DIRECTIONS FOR THIS TASK = Exactly the lines from the one containing "[2053.60-2054.50s]" through the one containing "[2062.60-2063.40s]" in the listing below are to be copied, with the pictures left out.

SOURCE DATA =
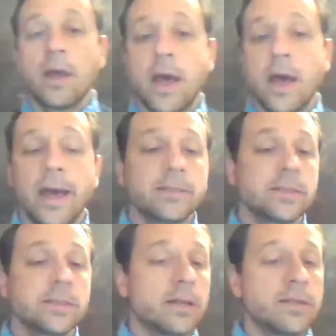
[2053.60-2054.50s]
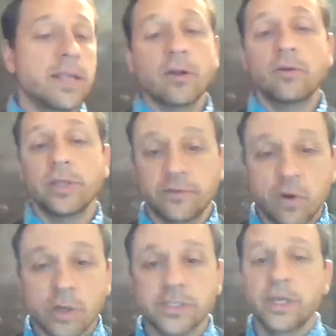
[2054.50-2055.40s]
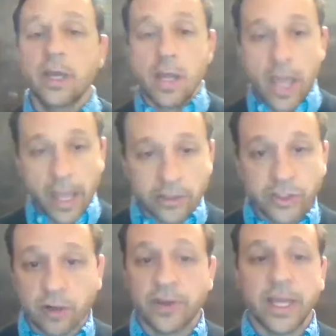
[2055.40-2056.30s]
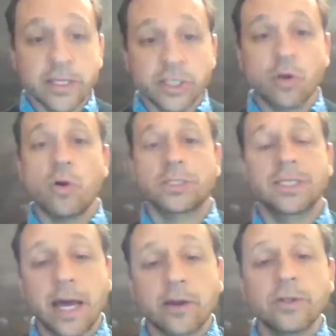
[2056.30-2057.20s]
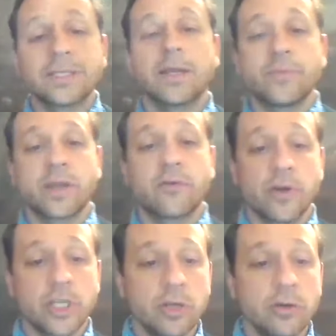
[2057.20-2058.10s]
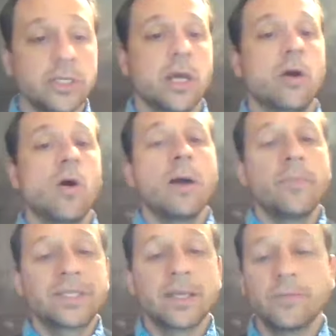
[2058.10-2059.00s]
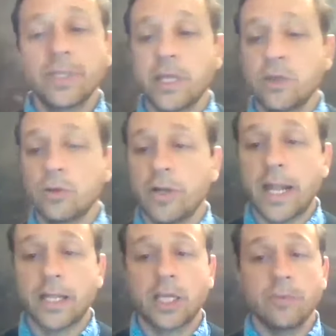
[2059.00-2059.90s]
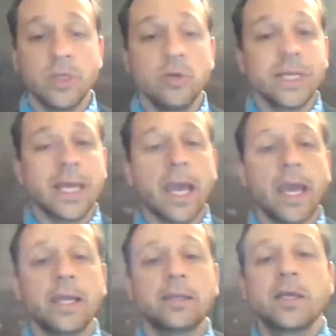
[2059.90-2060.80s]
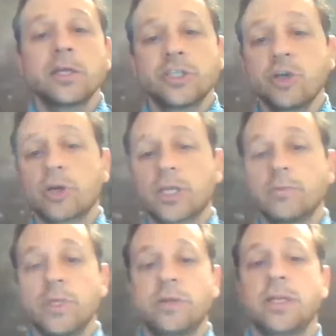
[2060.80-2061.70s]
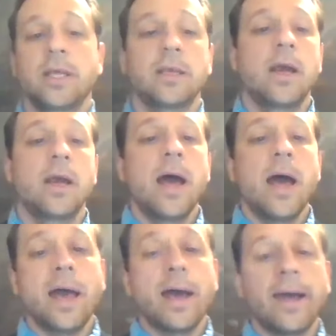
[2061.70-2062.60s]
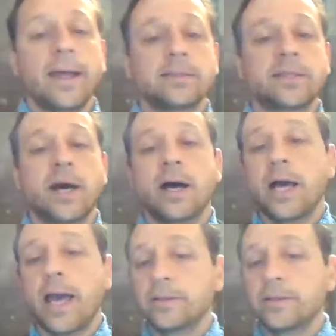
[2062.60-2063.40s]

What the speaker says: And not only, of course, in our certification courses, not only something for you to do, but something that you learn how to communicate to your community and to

==

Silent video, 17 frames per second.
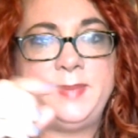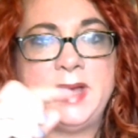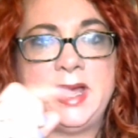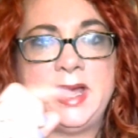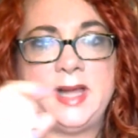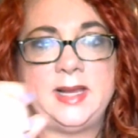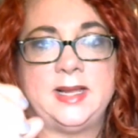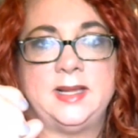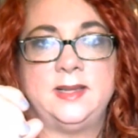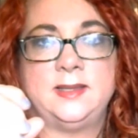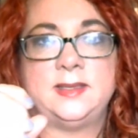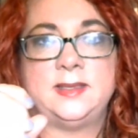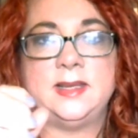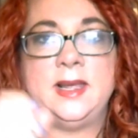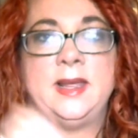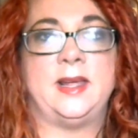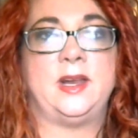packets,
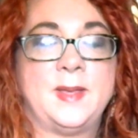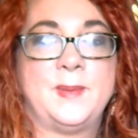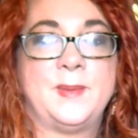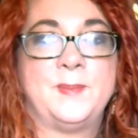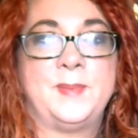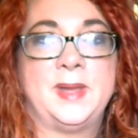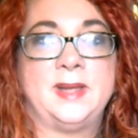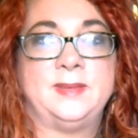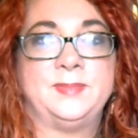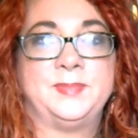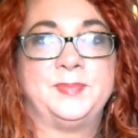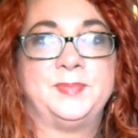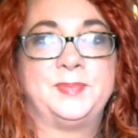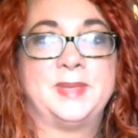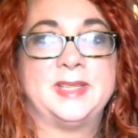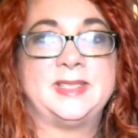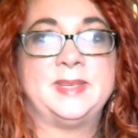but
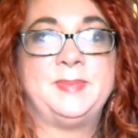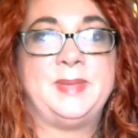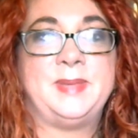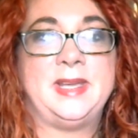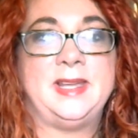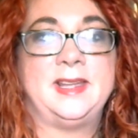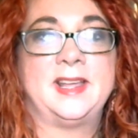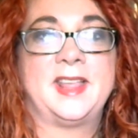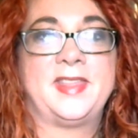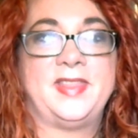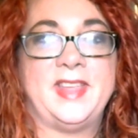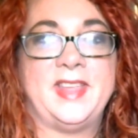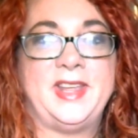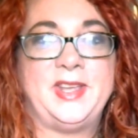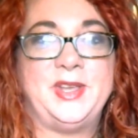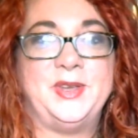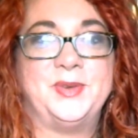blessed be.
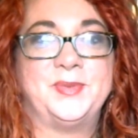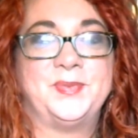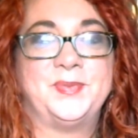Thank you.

--

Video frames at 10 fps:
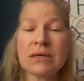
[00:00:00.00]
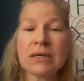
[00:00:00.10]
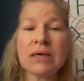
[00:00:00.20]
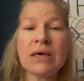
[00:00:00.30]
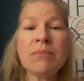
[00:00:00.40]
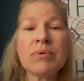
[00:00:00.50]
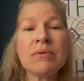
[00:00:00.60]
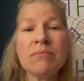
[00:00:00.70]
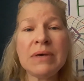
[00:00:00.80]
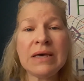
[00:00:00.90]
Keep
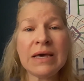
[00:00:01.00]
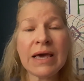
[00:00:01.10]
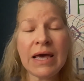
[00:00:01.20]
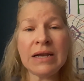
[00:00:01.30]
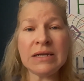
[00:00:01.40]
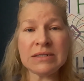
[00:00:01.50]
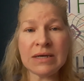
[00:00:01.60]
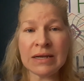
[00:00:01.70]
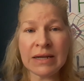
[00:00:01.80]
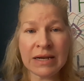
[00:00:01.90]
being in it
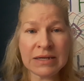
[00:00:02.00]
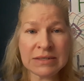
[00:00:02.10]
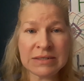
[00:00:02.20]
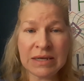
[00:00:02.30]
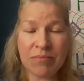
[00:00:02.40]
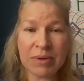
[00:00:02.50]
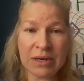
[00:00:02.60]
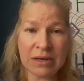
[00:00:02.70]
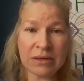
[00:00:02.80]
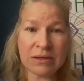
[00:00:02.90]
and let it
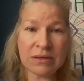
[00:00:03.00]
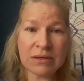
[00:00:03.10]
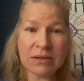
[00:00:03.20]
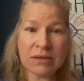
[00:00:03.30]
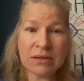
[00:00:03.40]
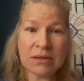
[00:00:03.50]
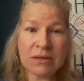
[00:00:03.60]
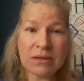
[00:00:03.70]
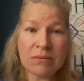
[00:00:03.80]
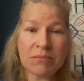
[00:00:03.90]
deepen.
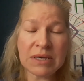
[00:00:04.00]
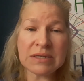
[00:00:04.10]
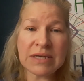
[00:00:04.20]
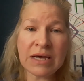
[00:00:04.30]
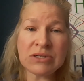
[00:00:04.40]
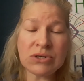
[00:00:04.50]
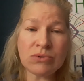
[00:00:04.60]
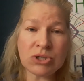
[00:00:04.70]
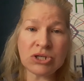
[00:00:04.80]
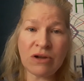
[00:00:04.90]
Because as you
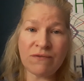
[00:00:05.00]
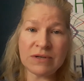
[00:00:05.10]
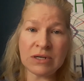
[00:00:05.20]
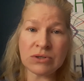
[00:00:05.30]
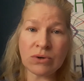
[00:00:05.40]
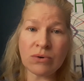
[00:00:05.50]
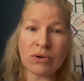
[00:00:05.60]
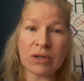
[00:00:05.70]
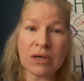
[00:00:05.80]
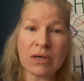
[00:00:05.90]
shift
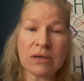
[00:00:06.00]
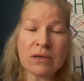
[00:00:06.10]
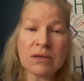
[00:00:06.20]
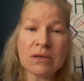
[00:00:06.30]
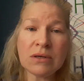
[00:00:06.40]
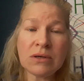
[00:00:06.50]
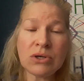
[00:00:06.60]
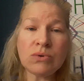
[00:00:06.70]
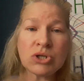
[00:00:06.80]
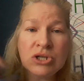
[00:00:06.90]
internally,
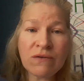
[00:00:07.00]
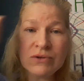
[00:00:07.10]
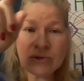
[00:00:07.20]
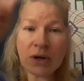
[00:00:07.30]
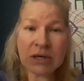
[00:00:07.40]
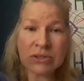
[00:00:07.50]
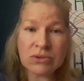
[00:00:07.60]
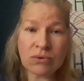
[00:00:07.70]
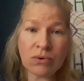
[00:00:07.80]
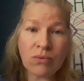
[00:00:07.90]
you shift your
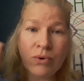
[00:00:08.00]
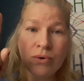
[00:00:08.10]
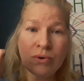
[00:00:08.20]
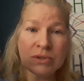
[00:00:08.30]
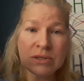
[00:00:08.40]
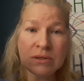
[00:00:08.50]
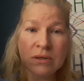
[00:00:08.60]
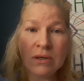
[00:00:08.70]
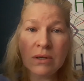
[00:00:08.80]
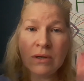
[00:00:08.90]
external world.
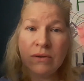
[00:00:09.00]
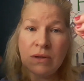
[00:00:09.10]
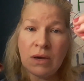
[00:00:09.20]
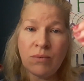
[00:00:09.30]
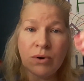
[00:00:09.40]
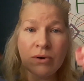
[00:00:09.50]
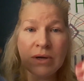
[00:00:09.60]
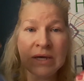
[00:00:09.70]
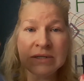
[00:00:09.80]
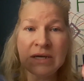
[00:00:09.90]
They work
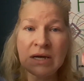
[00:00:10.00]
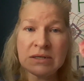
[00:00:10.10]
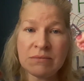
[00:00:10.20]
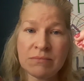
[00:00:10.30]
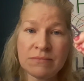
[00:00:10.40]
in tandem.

SOLVED EXERCISE =
[2053.60-2054.50s]
[2054.50-2055.40s]
[2055.40-2056.30s]
[2056.30-2057.20s]
[2057.20-2058.10s]
[2058.10-2059.00s]
[2059.00-2059.90s]
[2059.90-2060.80s]
[2060.80-2061.70s]
[2061.70-2062.60s]
[2062.60-2063.40s]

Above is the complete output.